The involvement of technological advancement, which the director has directly attributed to westernization, bears considerable significance in Japan’s engagement with the outside world. In this movie, technology causes such complexity that partaking one’s hobby causes massive effect on the entire world. It is through the west’s realization of the Japanese people’s hobbies that the complex arithmetic problem was presented in a game, for Kioso to solve, leading to serious consequences. Brainwashing is therefore a notable factor of concern with focus on the Japanese relation with the world outside its borders.
The invention of the love machine, which is responsible for the great problems in this film was done in OZ. However, having been sold to the United States army, the machine turns out to be niggling, causing disaster, and subsequently contributing in the death of Sakae. Sakae, the grandmother to Natuski was a representation to the family’s success and her death implies a major blow on her family and the culture and OZ at large. Kioso’s efforts and subsequent victory over the love machine implies Japanese victory against the world using OZ’s supercomputer. The director, however, makes it apparent that this would be unachievable without the contribution of Wabisuke, who had rebelled the family in preference of the world outside Japan. As had been on Sakae’s will, Wabisuke needed to be back in the family, implying that the Japanese needed knowledge from the outside world to be able to solve the problems that presented to them.
The individuals who do not serve the critical roles in this film form the group of the ordinary people. This group is important as it gives a rough idea regarding the Japanese society.

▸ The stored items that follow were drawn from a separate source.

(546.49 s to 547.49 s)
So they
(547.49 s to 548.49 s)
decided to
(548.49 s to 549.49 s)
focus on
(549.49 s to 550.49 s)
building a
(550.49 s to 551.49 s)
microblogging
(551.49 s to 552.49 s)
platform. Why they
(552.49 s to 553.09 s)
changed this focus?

Natuski’s extended family forms these ordinary characters and gives the audience a rough idea of the young people’s obligation in respecting the elderly. The stipulation to achieve this respect is the reason behind Natuski’s search for someone to represent her fiancé. The other world’s characters are represented by unfriendly beings whose aim is to destroy the culture that distinguishes the Japanese. Evidence for this exists with the attacking forces which are attributable to the outside world’s efforts.

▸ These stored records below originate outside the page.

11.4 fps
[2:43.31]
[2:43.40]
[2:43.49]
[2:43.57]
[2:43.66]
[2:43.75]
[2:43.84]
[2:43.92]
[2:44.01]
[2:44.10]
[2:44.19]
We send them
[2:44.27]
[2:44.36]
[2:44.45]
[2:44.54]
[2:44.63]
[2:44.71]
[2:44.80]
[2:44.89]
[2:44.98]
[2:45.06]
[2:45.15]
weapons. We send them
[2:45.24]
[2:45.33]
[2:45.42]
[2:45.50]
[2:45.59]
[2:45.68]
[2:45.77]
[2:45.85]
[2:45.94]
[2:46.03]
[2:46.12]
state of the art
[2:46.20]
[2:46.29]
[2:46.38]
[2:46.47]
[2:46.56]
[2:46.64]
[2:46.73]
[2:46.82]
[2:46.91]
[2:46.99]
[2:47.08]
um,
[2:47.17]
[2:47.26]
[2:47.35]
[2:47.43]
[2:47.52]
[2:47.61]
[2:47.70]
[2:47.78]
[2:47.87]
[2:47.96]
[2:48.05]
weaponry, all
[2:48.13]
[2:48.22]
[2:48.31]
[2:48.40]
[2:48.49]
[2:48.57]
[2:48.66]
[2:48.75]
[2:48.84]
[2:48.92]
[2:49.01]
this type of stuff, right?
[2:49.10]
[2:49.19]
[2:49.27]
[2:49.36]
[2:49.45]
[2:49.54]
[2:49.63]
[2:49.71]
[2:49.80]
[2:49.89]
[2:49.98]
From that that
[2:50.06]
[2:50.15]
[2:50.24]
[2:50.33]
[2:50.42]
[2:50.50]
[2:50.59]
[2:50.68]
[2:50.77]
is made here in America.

In Summer Wars, the director allows his main characters to interact with the fantasy characters. The purpose for this is to make the audience understand the role of the fantasy characters with relation to the main characters. From this, we learn that the fantasy character, who are represented by technologically evolved are under the control of man, and can be stopped if sufficient efforts to achieve this are employed. This movie is successful in communicating its intended message. This is attributable to the fact that it is possible to understand the role of each character, which is served with effectiveness to achieve the desired effectiveness.